Interestingly, the CM values of the Sca-1--CD44- subgroup had large standard deviations. This result was most likely due to the complex composition of this subpopulation, which contained cells such as fibroblasts and endothelial cells, the stiffness of which has been previously calculated to be 1.4-6.8 kPa[40].

According to the flow cytometry analysis and the MMS measurements (Figure 1 and2G,H and I), the percentages of Sca-1- or CD44-expressing cells in the Non-Rec and Rec groups correlated with the distribution of the CM values. The Sca-1--CD44+ subgroup, which contained the non-progenitor cancer cells, was more represented in the Non-Rec group than in the Rec-group (45.6% for Non-Rec vs. 27.3% for Rec) based on flow cytometry analysis, and the CM profiles also reflected this difference, where Non-Rec group had a higher percentage of cells with <500 Pa stiffness and <25 nN adhesion force (the ‘soft’ cells) than the Rec-group. The rationale of the tumor-retrieved CMs possessed tumor prognosis responsiveness was the differentiation of specific MSCs subgroup. Those cells had CM values between those of the soft cancer cells and the stiff stromal cells, specifically with CS at 500–800 Pa, TS at 500–800 Pa and AF at 25–60 nN (Figure 2G,H and I). Changes in the mechanical properties of cancer cells may affect the way they migrate, invade and disseminate.

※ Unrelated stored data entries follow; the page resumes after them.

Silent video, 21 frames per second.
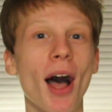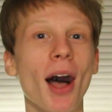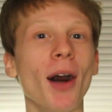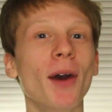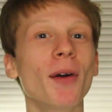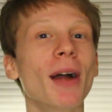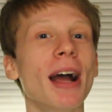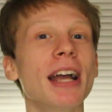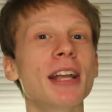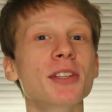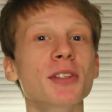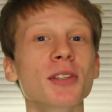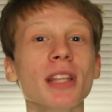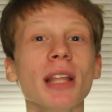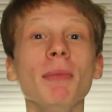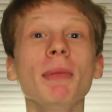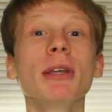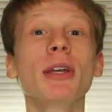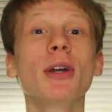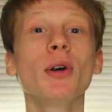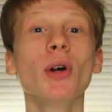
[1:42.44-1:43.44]
Alright, so let
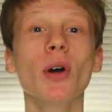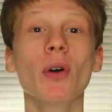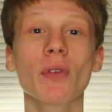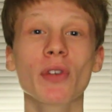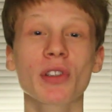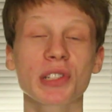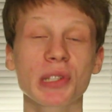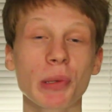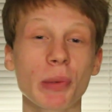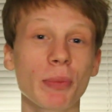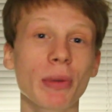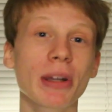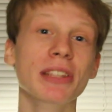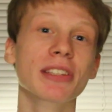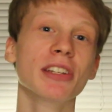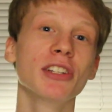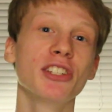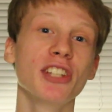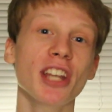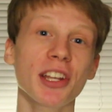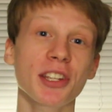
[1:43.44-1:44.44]
me go over some of my
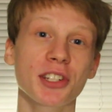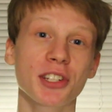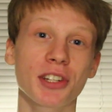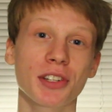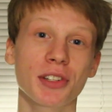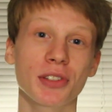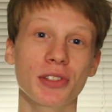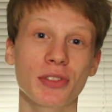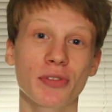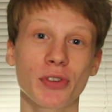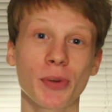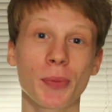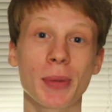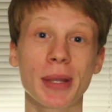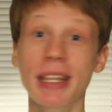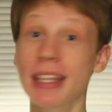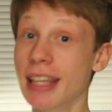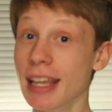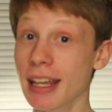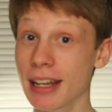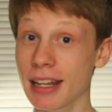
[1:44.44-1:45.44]
suggestions for
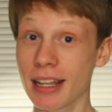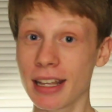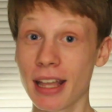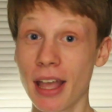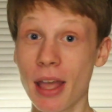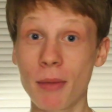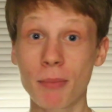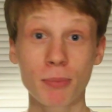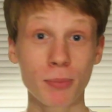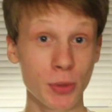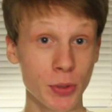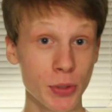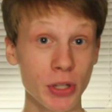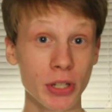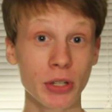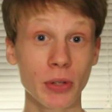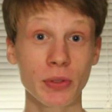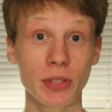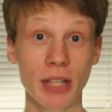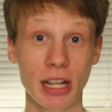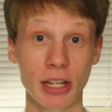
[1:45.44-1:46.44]
beginning music
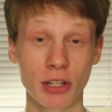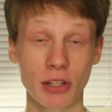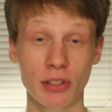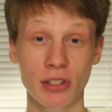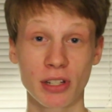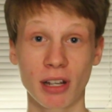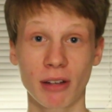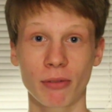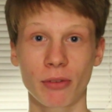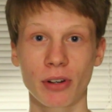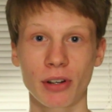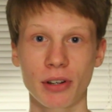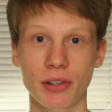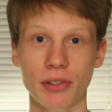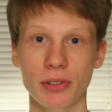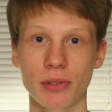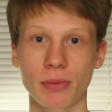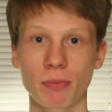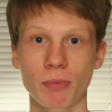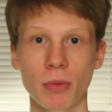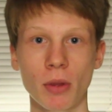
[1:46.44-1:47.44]
notation
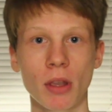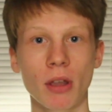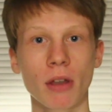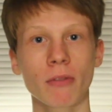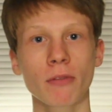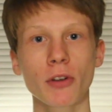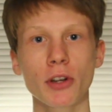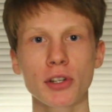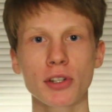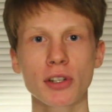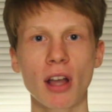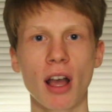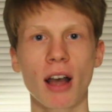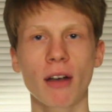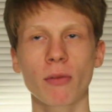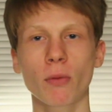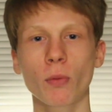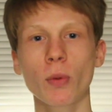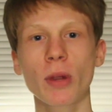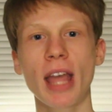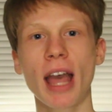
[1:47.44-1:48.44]
softwares. First off,
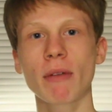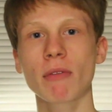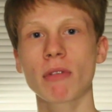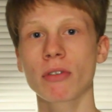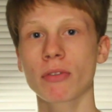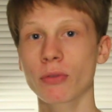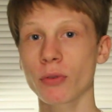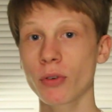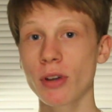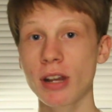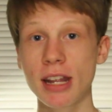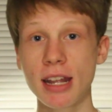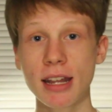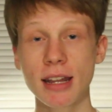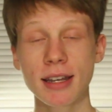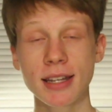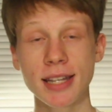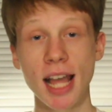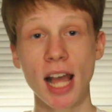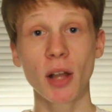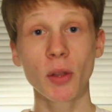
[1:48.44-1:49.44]
we have a free
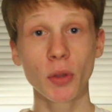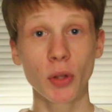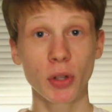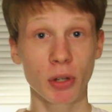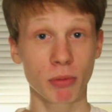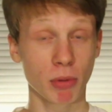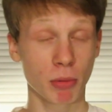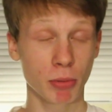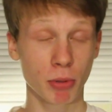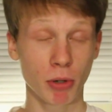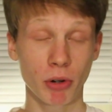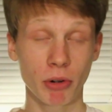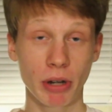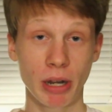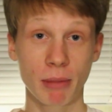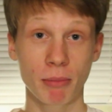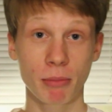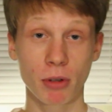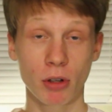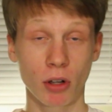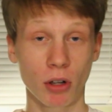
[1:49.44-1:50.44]
downloadable
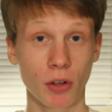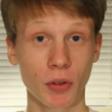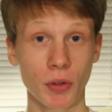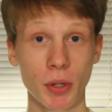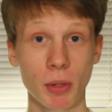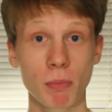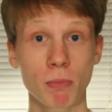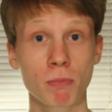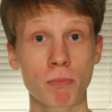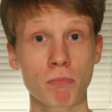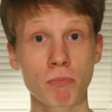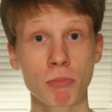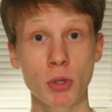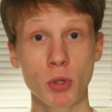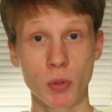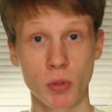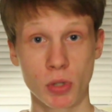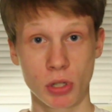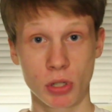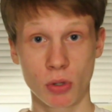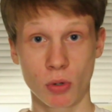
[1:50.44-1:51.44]
program called
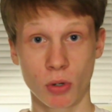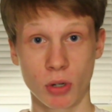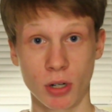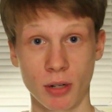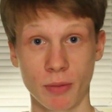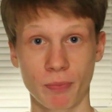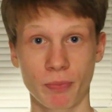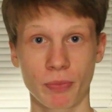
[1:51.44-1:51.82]
Musiscore.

AFM measurements of stiffness

In this study, MMS and AFM used different scales of cell mechanical measurements, where MMS was performed on single cells and AFM was performed on tissues. Both methods revealed a positive correlation between tumor CMs and recurrence risk. Additionally, due to the measurement scale difference, the compressive stiffness that was detected by AFM was approximately 2-fold of the measurements by MMS (Table 1). It is known that tumor-derived ECM is biochemically distinct in its composition from normal ECM. Furthermore, it has been shown that tumor stroma (400 Pa) is typically stiffer than normal stroma (150 Pa), and that breast cancer tissue in particular could be tenfold stiffer than normal breast tissue (150 Pa for breast cancer stroma vs. 1.5 kPa for normal breast tissue)[4143]. During cancer metastasis, the angiogenic process brings different types of cells close to each other, and each cell type may possess a different degree of stiffness. For example, endothelial cell layers are typically at ~1.2 kPa, and stromal tissues, including fibroblasts or smooth muscle cells, are typically at ~5 kPa[44]. Indeed, cancer cell dissemination is regulated in part by stiffness, and cancer cells could often encounter stiffness gradients within a tumor (durotaxis), which can guide cell migration.

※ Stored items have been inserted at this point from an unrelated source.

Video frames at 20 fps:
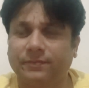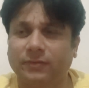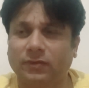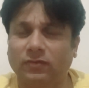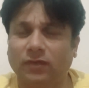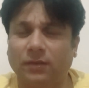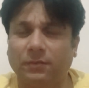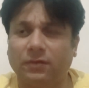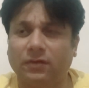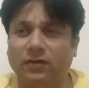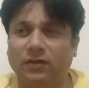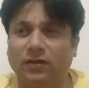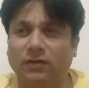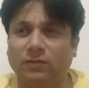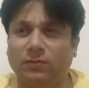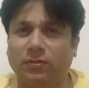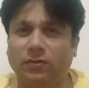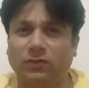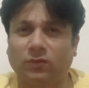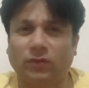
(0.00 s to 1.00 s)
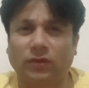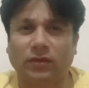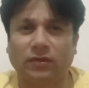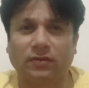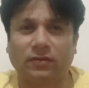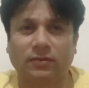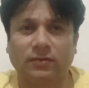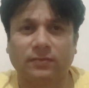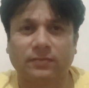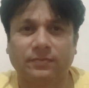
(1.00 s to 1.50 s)
vibrating
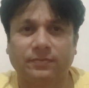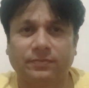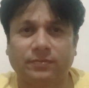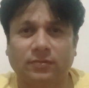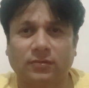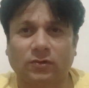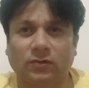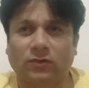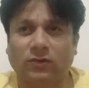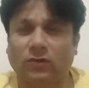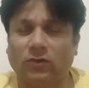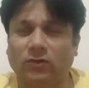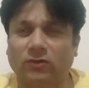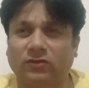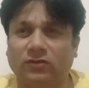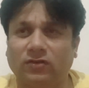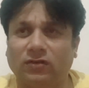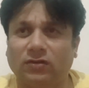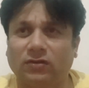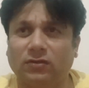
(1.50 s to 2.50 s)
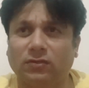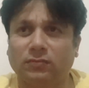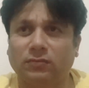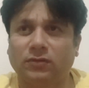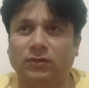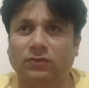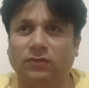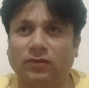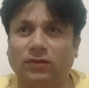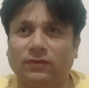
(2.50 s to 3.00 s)
between or oscillating
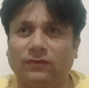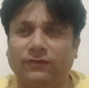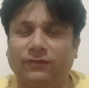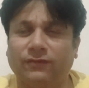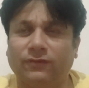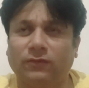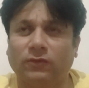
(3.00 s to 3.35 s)
between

One clinical similarity with the above observation is that clinicians often diagnose tumors based on differences in tissue rigidity, which are sensed by palpation. Tissue stiffness can reflect the presence and the potential malignancy of a tumor, yet the relevance of tissue stiffness to tumor pathogenesis has been largely ignored. A previous study found that even a small increase in matrix rigidity could perturb tissue architecture and enhance tumor growth by inducing Rho-generated cytoskeletal tension to promote focal adhesion assemblies and increase ERK activation[45]. Thus, tensional homeostasis might be essential to oncogene-driven ERK activation and could induce cytoskeletal contractility to enhance integrin-dependent growth and destabilize tissue architecture[46]. As such, conditions that induce tissue fibrosis (matrix stiffening)[47] or situations that amplify oncogene activity could facilitate malignant transformation by increasing cell contractility.

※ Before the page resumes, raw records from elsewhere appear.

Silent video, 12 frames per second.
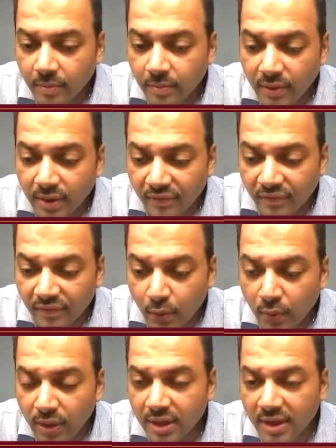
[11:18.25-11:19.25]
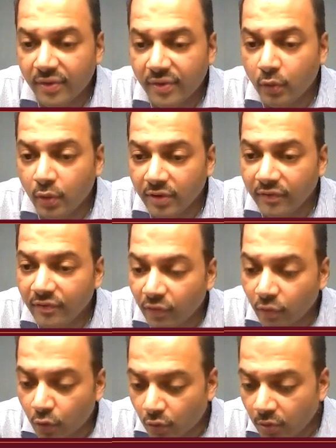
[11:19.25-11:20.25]
between FY20 and
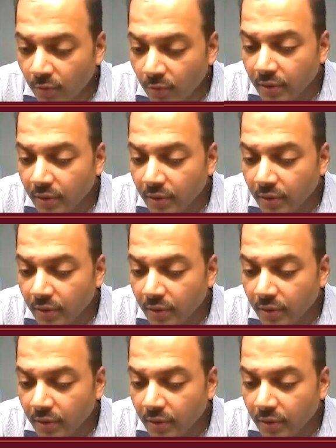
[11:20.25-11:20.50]
FY24.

This study was conceived because tissue palpation in the clinic inspired us to investigate if cell mechanics might be indicators for cancer malignancy. In summary, the combined MMS and AFM results depicted precisely graded increments in the magnitude of CMs as the cells emerged in the stiffer tumor microenvironment. These altered cell-ECM interactions precede and can even contribute to malignant transformation, such as the case in leukemia[18], and the ECM in many solid tumors is typically significantly stiffer than normal ECM[45]. Moreover, cells are known to become attuned to the specific tissue in which they reside[48].

Assessment of tumor malignancy based on CD31, MMP13 and TGF-β1 expression

The increased angiogenesis in the Rec group tumors was revealed by both H&E and immunofluorescent staining. We also noted that CD31-expressing endothelial cells occupied the sites of angiogenesis (Figure 4A and B). Tumor angiogenesis contributes to tumor cell proliferation and metastasis by supplying oxygen and nutrients and removing cellular wastes[49, 50].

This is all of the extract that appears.